What is an Affordance?

An affordance is what the environment "provides or furnishes" for an individual, but crucially this is a relational concept; whether or not an affordance becomes apparent depends on the needs of the individual at a specific point in time. In this 'ecological' view of the world, digital technologies are understood not as technically deterministic entities which have the power to impact education regardless of context, but more as part of a system together with the educator. Only by first analysing the needs and intentions of the educator using AIM models can the best technology be aligned with those needs, and hence positively impact learning outcomes.

A little history

The term affordance was coined by the ecological psychologist James J Gibson external link icon in the 1970s. It is a relativistic concept, and one that is often misunderstood as something simple and technologically deterministic. In reality it is the bedrock of how individuals make sense of the world around them, as it provides a way of understanding the meaning of objects in the world relative to an individual.
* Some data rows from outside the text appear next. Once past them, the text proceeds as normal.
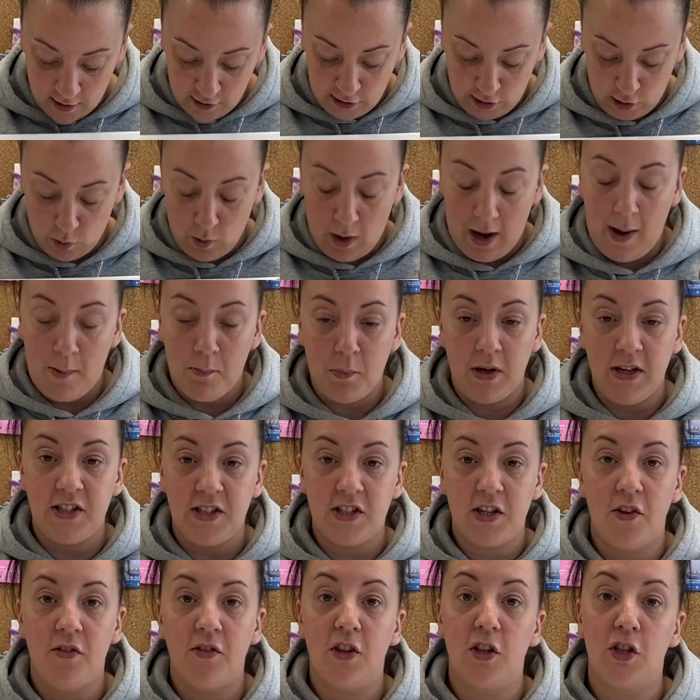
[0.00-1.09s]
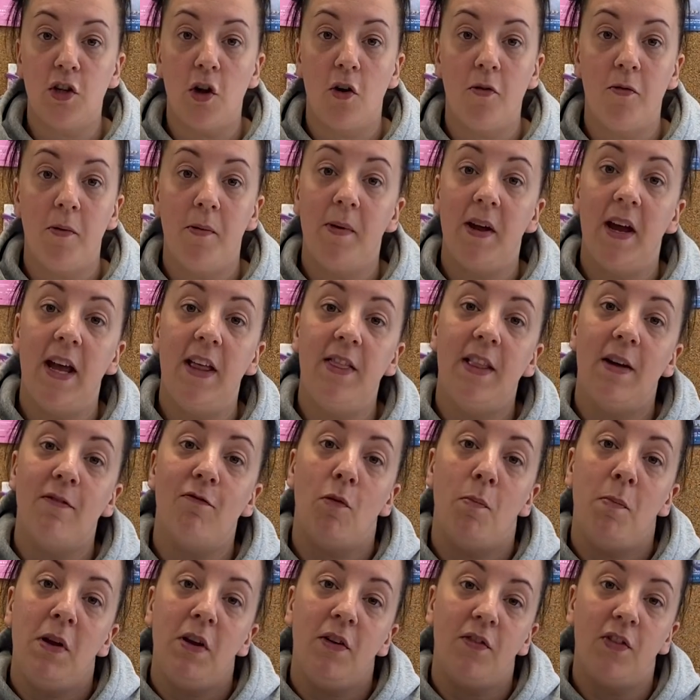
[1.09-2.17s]
do your handprints over the top of it, and then
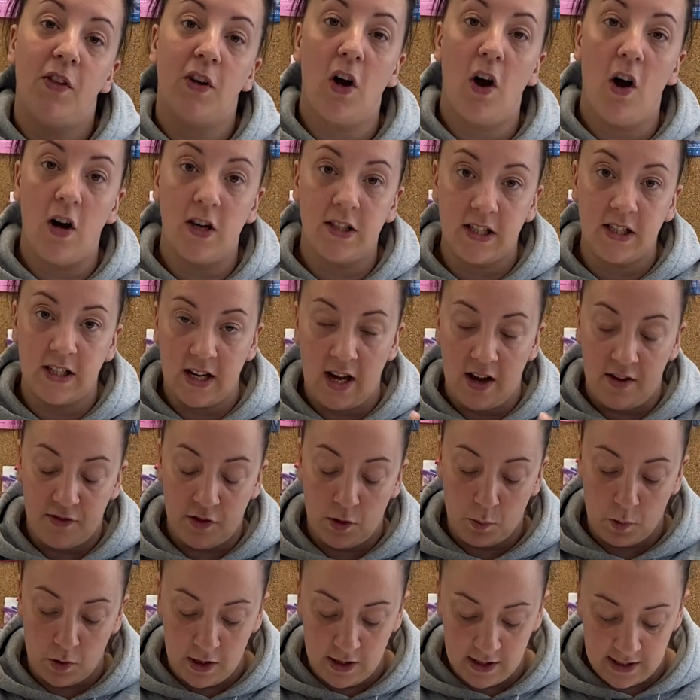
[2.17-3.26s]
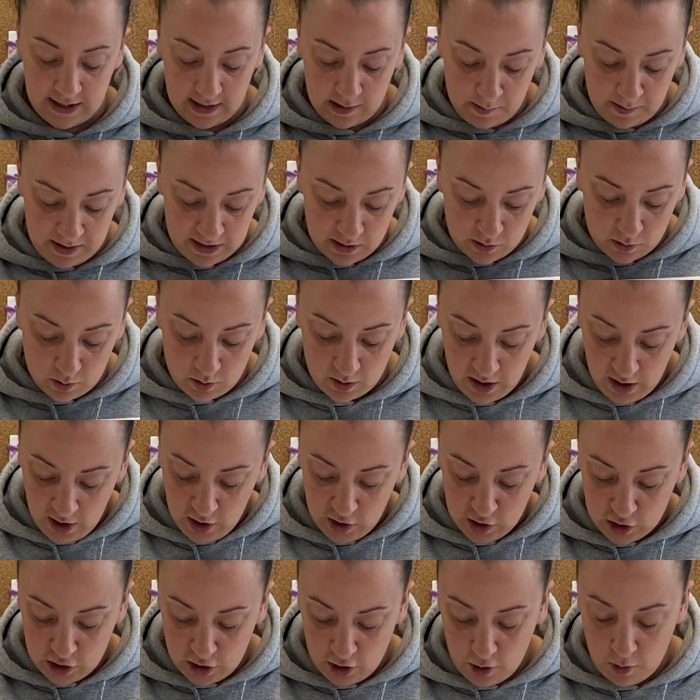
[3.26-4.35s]
remove the card and have the word in the middle.
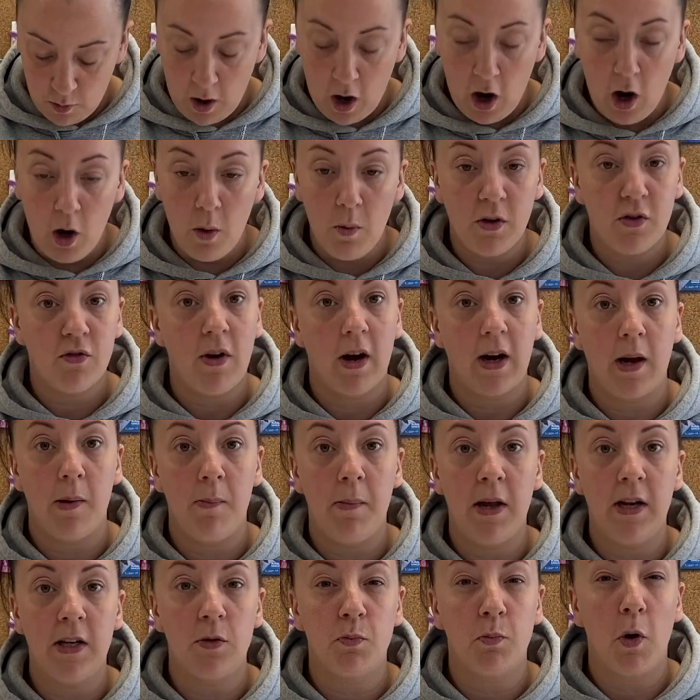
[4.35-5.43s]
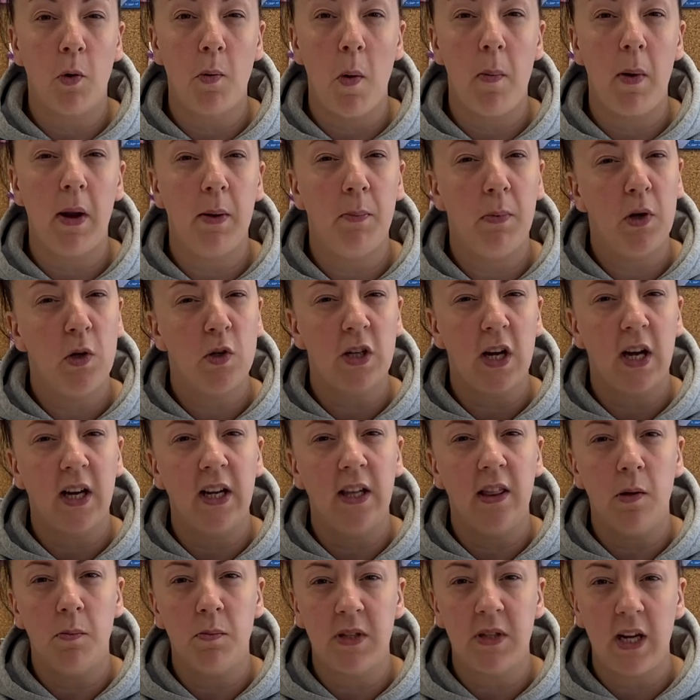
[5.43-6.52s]
So I would recommend probably blue
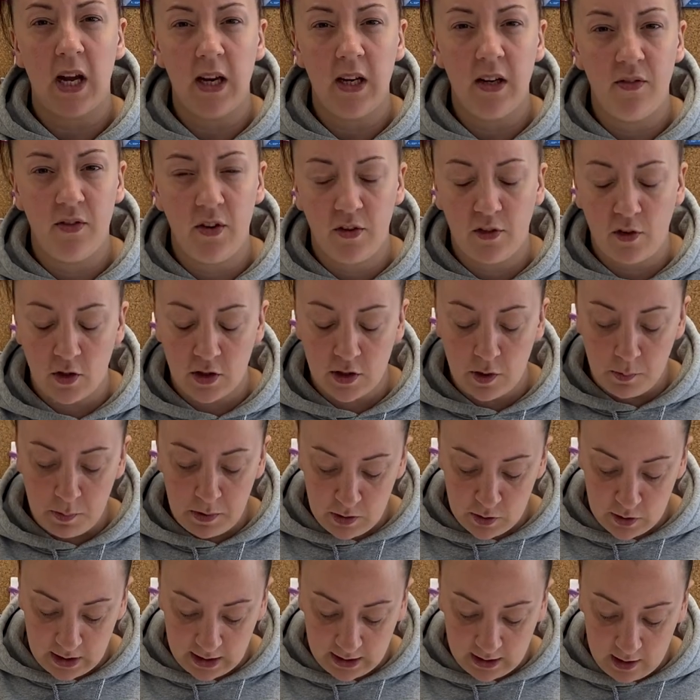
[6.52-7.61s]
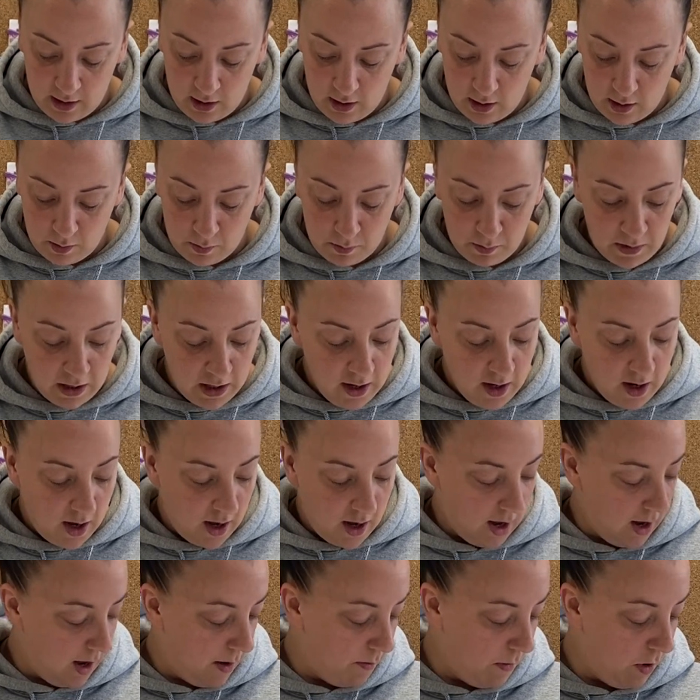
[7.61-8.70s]
tacking them down if you've got some blue tack at home.
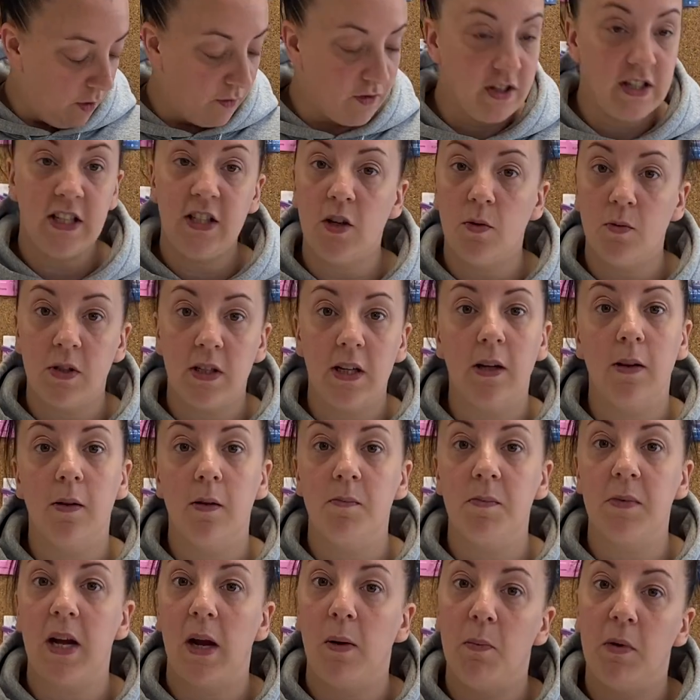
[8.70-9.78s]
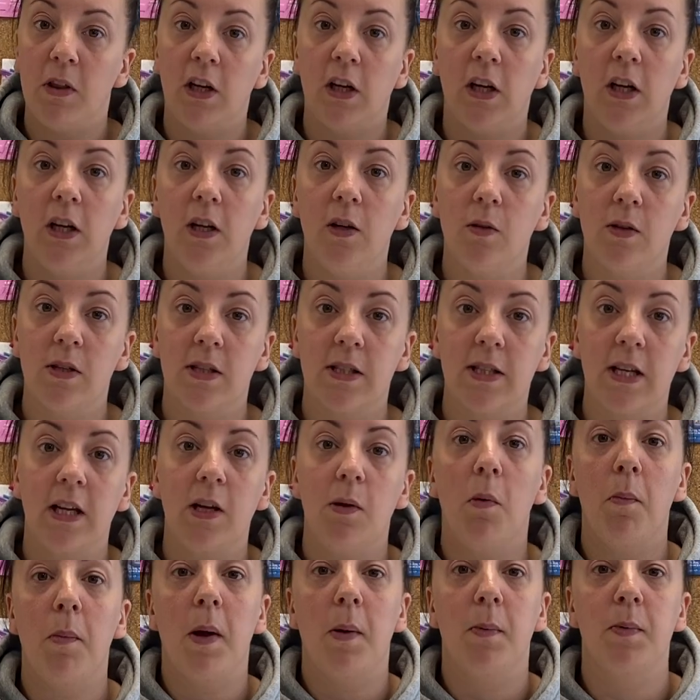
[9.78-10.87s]
Obviously don't stick them down with a glue because then you
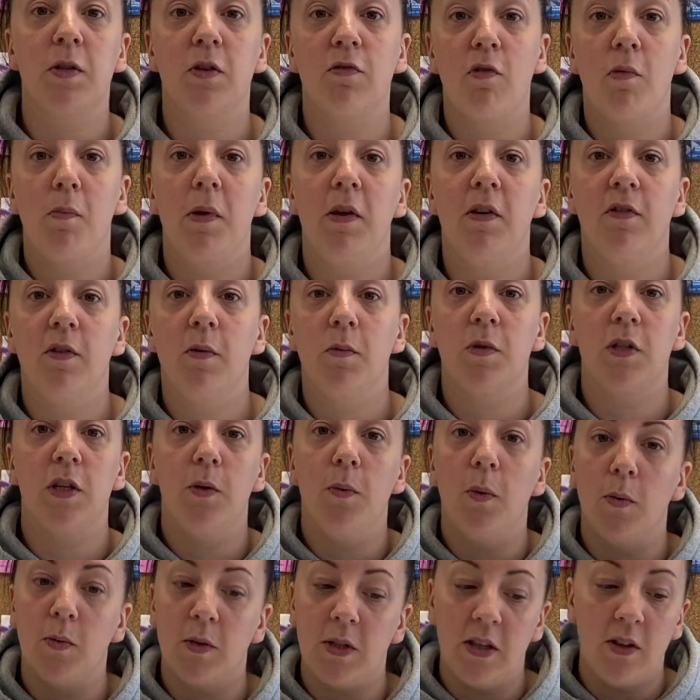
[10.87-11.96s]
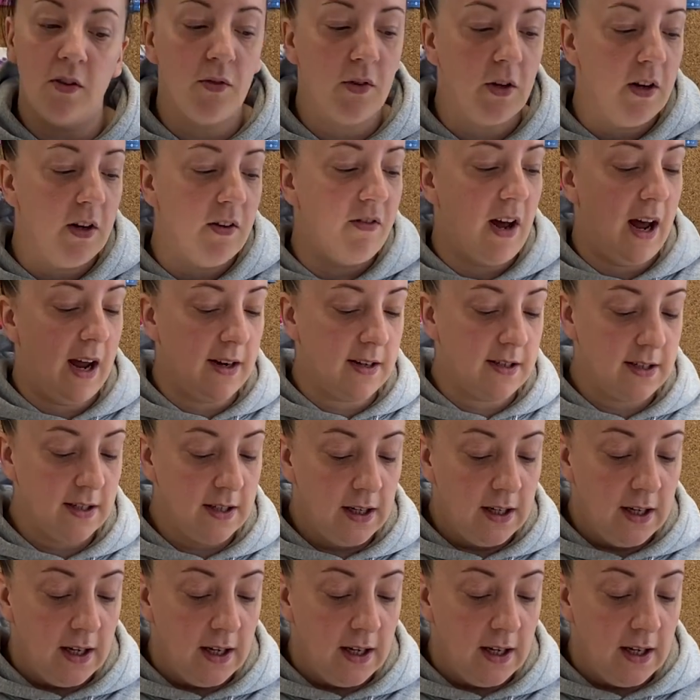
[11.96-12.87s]
won't be able to remove them, so you won't see the full effect.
"The affordances of the environment are what it offers the animal, what it provides or furnishes, either for good or ill. The verb to afford is found in the dictionary, the noun affordance is not. I have made it up. I mean by it something that refers to both the environment and the animal in a way that no existing term does. It implies the complementarity of the animal and the environment."

Gibson (1979)

Larson - School for the giftedAffordance is often described as the interaction possibilities that objects encountered in the environment might present, i.e. what potential interactions might be possible and what that might mean to an individual. For example, a door handle might provide an opportunity to pull on the door, and hence open it (though this is sometimes wonderfully misconstrued, as in the brilliant cartoon by Gary Larson on the right). Note that this is relative to the observer though - a door handle has this affordance for the average human, but not for a small child or perhaps an animal without grasping limbs.

A new definition

Dr Osborne's research external link icon explored this concept in detail, and suggested a more nuanced definition for affordance - as transaction possibilities. Whilst recognising the utility of defining affordances as interaction possibilities, he argued that a more powerful way of understanding affordance is not as the interaction possibilities provided by the environment, but instead the transaction possibilities.

"This is the importance of the notion of transaction possibilities, it ... recognises affordance as not simply 'what can I do in this environment' but more importantly from a learning perspective 'what will happen when I do this in this environment'. When understood as transaction possibilities, affordance becomes a hypothesis for the consequences of action, tested in everyday experience, and a potential hinge on which learning is predicated."

Osborne (2014)

Humans are not interested in simply how to interact with objects, they are fundamentally interested in what is transferred when they interact, i.e. in the transaction - what they will get back from the interaction. This notion of transaction is also, arguably, at the very heart of what it means to teach and to learn.

"A critical community of learners, from an educational perspective, is composed of teachers and students transacting with the specific purposes of facilitating, constructing, and validating understanding, and of developing capabilities that will lead to further learning."

Garrison and Anderson (2003)

It is only through transactions with others around us, and similarly transactions with the artifacts created by others, that we engage with difference and hence begin to understand the invariant patterns in our world which it is possible to internalise, i.e. learn.